Oscar Delp, TE, Georgia

- Height/Weight: 6-5, 245
- 40 Time: 4.49 (Pro Day)
- Consensus Ranking: No. 91 overall
- Projected Range: Round 3 / mid-late Day 2
Delp is one of the more interesting names on the list because lacrosse backgrounds still stand out in football. He had All-American lacrosse accolades in high school, and that background shows up in the way he operates in traffic. Lacrosse players usually have a certain comfort level with bodies around them, with tracking the ball in chaos and making quick decisions in tight spaces. Delp plays like that. He looks natural adjusting, finding room and making himself available. The lacrosse physicality also shows up in the run game where Delp is a plus as a blocker. After missing combine drills with a foot injury, he impressed at Georgia’s pro day by running a blazing 4.49 forty, jumping 10-foot-9 in the broad, and looking sharp in positional work, which helped boost his stock.

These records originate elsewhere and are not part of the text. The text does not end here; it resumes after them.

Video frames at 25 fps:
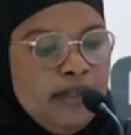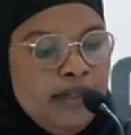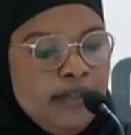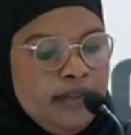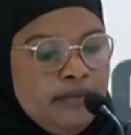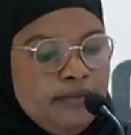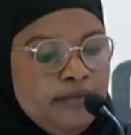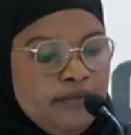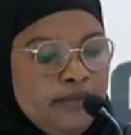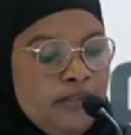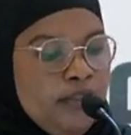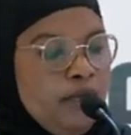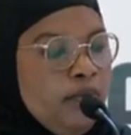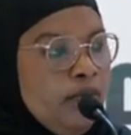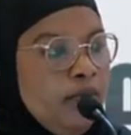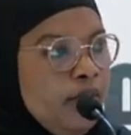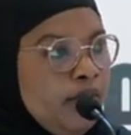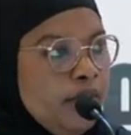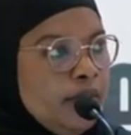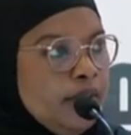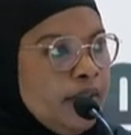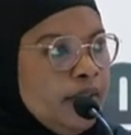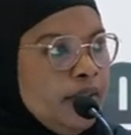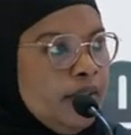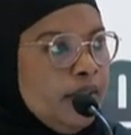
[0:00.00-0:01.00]
few
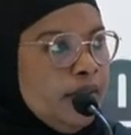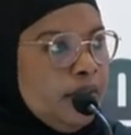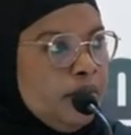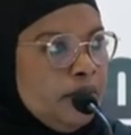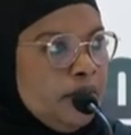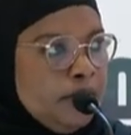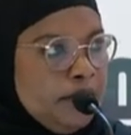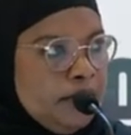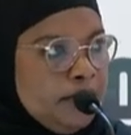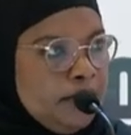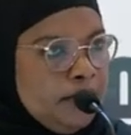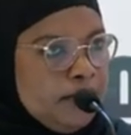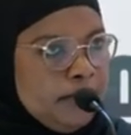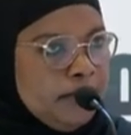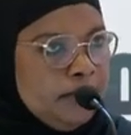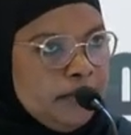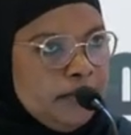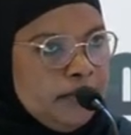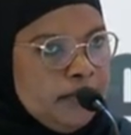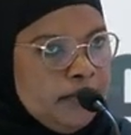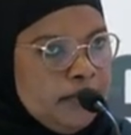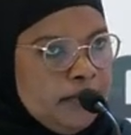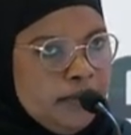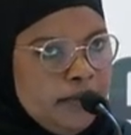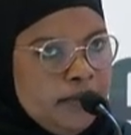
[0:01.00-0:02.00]
months into
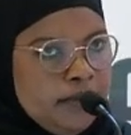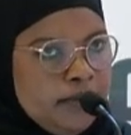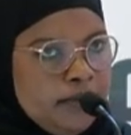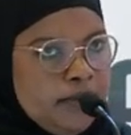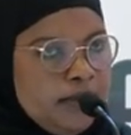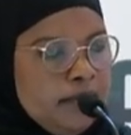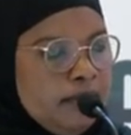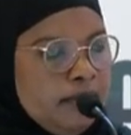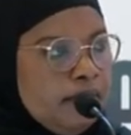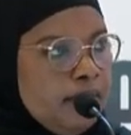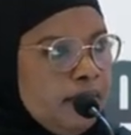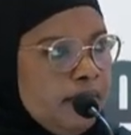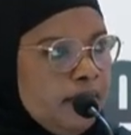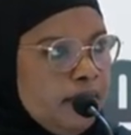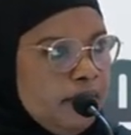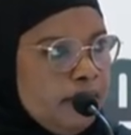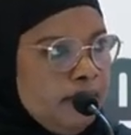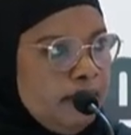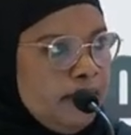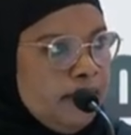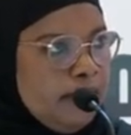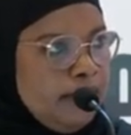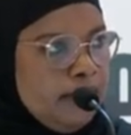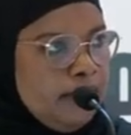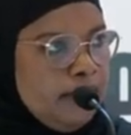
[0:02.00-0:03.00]
the
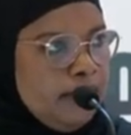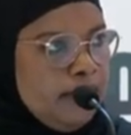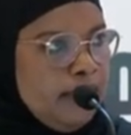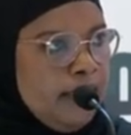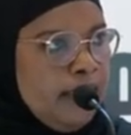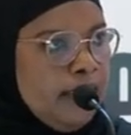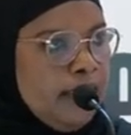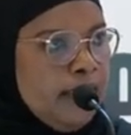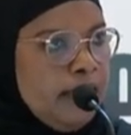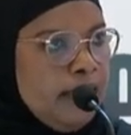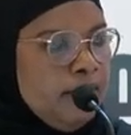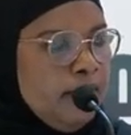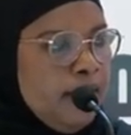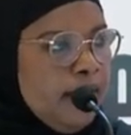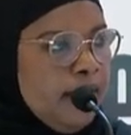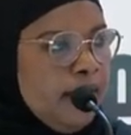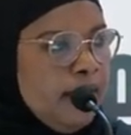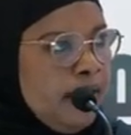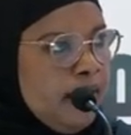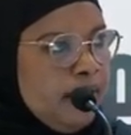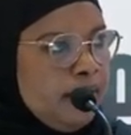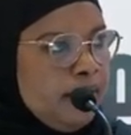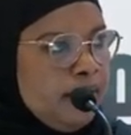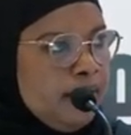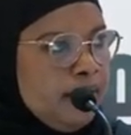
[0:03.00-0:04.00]

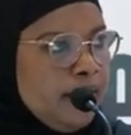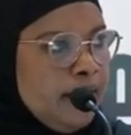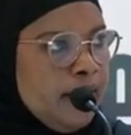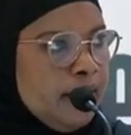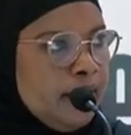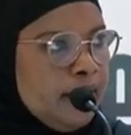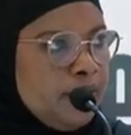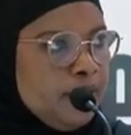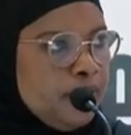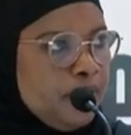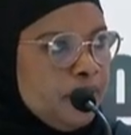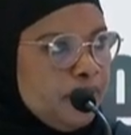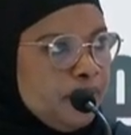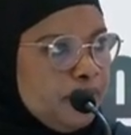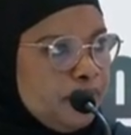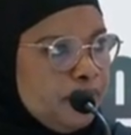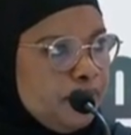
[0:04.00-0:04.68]
arrangement I was sent toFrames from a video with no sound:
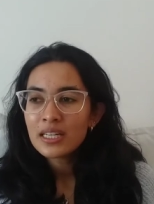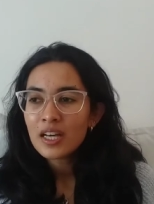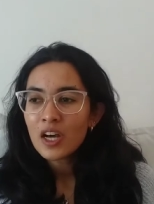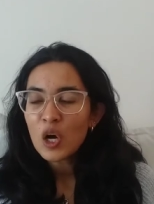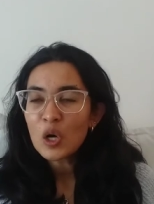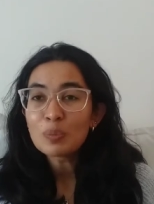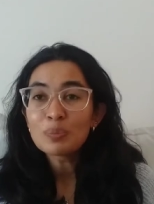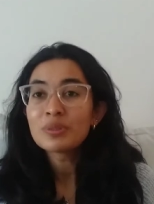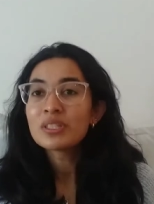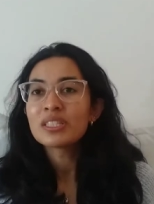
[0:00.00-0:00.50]

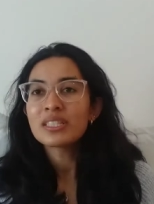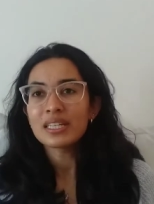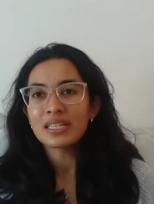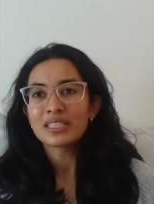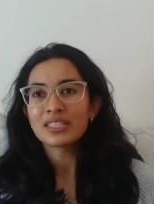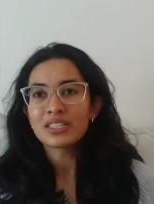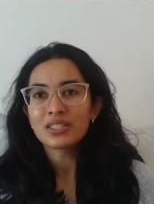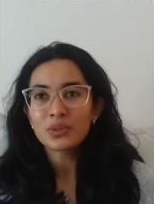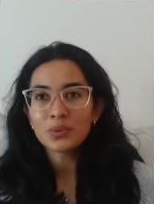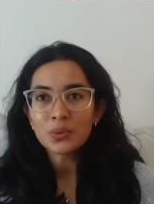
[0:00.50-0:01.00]

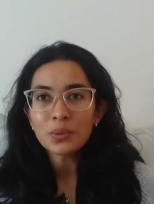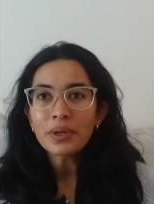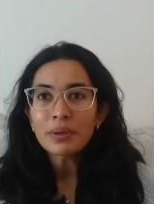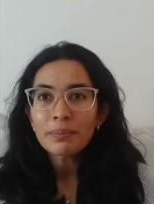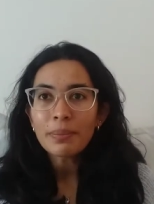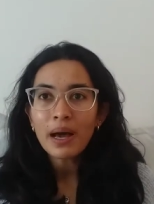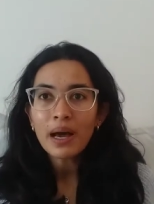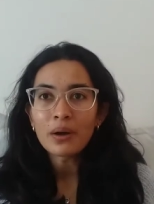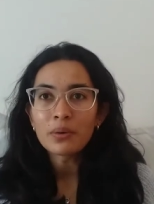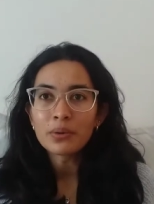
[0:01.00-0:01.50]
obsessed with
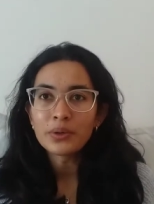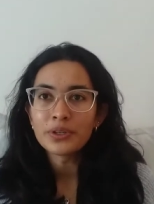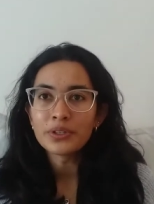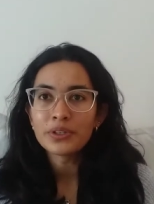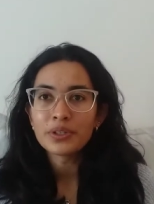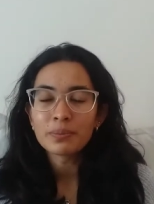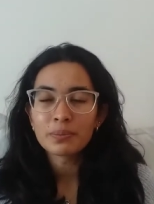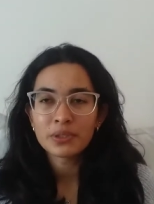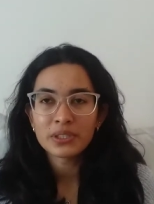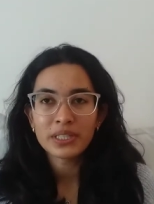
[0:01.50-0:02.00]
power
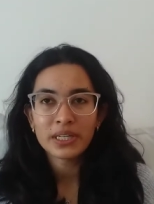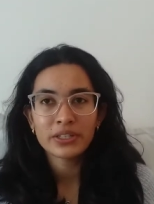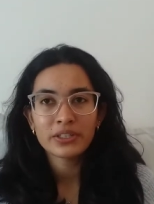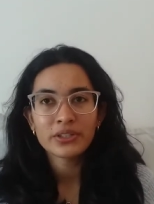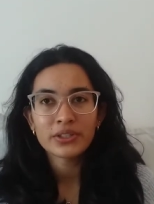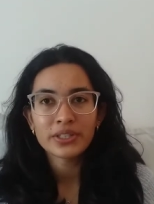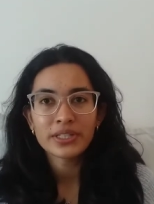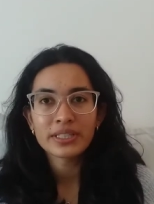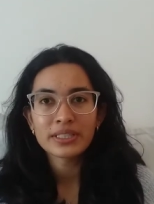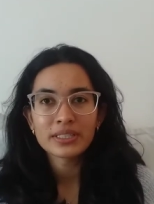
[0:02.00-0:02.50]
the
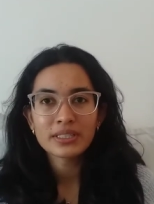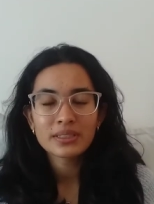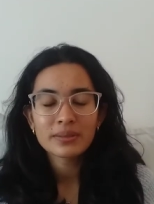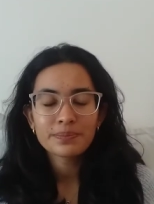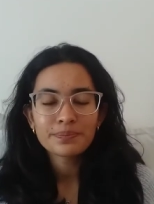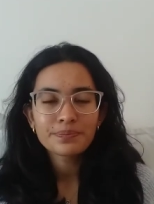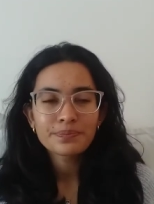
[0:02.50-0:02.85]
protector is.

It is easy to see how that skill set helped him grow into a full-time starter in 2025 for one of the deepest programs in the country, and why many NFL teams are projecting him to be an even more productive NFL player than a college one.
Final Thought
Too often in draft season, a multi-sport background gets reduced to a fun fact instead of being recognized as a real part of the player’s profile. In today’s scouting landscape, they feel more important than that. With these guys, the other sport helps explain the football player. McCoy’s explosiveness. Jacas’ hands. Styles’ movement. Love’s acceleration. Thompson’s pure gas. Boettcher’s range and body control. It all connects.
That is what makes this group so fun. The traits were showing up long before the scouting reports did.